#### [PROBLEM TO WORK ON]
A verbatim transcript of the data that follows, free of images, is the expected result.

#### [RECORDS TO USE]
+++
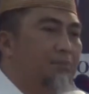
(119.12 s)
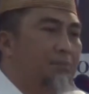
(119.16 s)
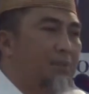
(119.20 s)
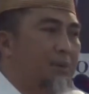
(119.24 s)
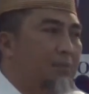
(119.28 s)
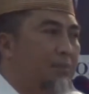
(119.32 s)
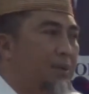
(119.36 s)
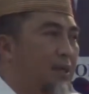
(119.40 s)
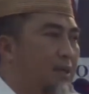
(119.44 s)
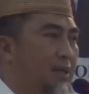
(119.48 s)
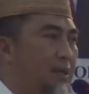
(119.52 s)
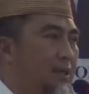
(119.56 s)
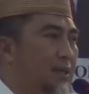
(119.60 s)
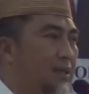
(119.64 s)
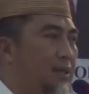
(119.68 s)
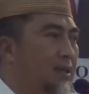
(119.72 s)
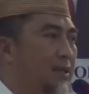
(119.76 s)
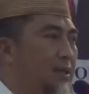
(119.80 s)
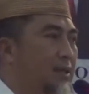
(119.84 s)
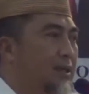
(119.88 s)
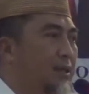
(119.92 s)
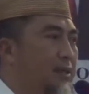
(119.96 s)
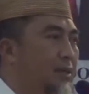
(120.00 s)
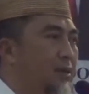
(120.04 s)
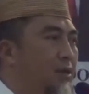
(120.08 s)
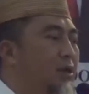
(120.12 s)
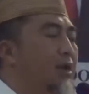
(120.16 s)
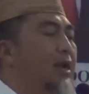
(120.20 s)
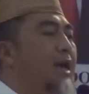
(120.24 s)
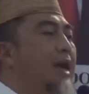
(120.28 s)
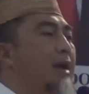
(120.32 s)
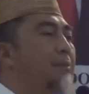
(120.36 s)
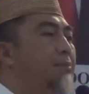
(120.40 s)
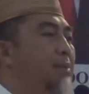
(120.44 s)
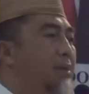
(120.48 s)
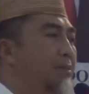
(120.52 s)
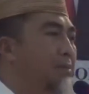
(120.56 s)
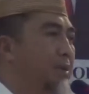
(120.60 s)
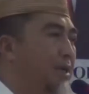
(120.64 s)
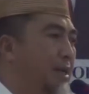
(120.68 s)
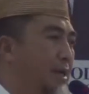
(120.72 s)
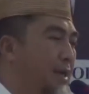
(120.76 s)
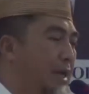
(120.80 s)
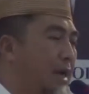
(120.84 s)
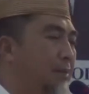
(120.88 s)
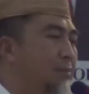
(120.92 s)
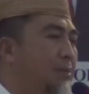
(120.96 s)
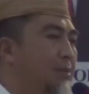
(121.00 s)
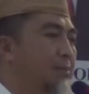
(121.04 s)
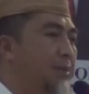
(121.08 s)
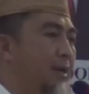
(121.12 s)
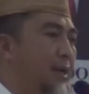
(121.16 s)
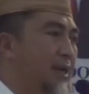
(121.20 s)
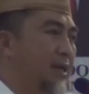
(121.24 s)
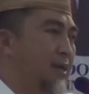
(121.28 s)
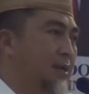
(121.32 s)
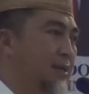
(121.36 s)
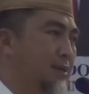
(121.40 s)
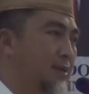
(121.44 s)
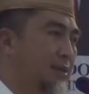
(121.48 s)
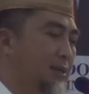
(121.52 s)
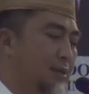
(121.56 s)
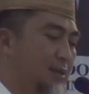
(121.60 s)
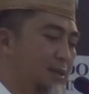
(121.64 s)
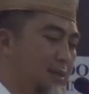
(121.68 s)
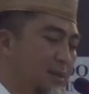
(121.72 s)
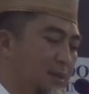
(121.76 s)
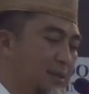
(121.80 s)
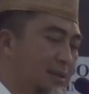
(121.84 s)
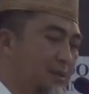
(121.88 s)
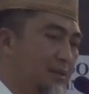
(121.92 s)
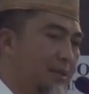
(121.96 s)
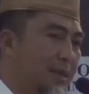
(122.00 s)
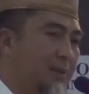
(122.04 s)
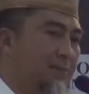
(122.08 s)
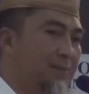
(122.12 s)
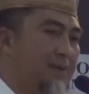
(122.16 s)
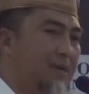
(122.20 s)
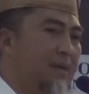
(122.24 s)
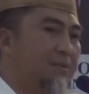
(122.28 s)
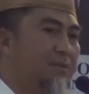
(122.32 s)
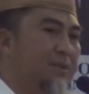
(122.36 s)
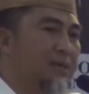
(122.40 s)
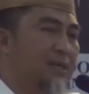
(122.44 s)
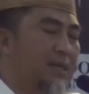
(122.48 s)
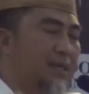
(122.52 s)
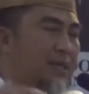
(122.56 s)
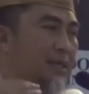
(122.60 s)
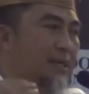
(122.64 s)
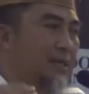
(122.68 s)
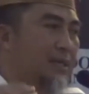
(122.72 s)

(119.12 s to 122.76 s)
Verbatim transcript: PBI, oleh APBD, APBN. E. Tapi yang menjadi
+++
#### [TASK RESULT]
(119.12 s)
(119.16 s)
(119.20 s)
(119.24 s)
(119.28 s)
(119.32 s)
(119.36 s)
(119.40 s)
(119.44 s)
(119.48 s)
(119.52 s)
(119.56 s)
(119.60 s)
(119.64 s)
(119.68 s)
(119.72 s)
(119.76 s)
(119.80 s)
(119.84 s)
(119.88 s)
(119.92 s)
(119.96 s)
(120.00 s)
(120.04 s)
(120.08 s)
(120.12 s)
(120.16 s)
(120.20 s)
(120.24 s)
(120.28 s)
(120.32 s)
(120.36 s)
(120.40 s)
(120.44 s)
(120.48 s)
(120.52 s)
(120.56 s)
(120.60 s)
(120.64 s)
(120.68 s)
(120.72 s)
(120.76 s)
(120.80 s)
(120.84 s)
(120.88 s)
(120.92 s)
(120.96 s)
(121.00 s)
(121.04 s)
(121.08 s)
(121.12 s)
(121.16 s)
(121.20 s)
(121.24 s)
(121.28 s)
(121.32 s)
(121.36 s)
(121.40 s)
(121.44 s)
(121.48 s)
(121.52 s)
(121.56 s)
(121.60 s)
(121.64 s)
(121.68 s)
(121.72 s)
(121.76 s)
(121.80 s)
(121.84 s)
(121.88 s)
(121.92 s)
(121.96 s)
(122.00 s)
(122.04 s)
(122.08 s)
(122.12 s)
(122.16 s)
(122.20 s)
(122.24 s)
(122.28 s)
(122.32 s)
(122.36 s)
(122.40 s)
(122.44 s)
(122.48 s)
(122.52 s)
(122.56 s)
(122.60 s)
(122.64 s)
(122.68 s)
(122.72 s)

(119.12 s to 122.76 s)
Verbatim transcript: PBI, oleh APBD, APBN. E. Tapi yang menjadi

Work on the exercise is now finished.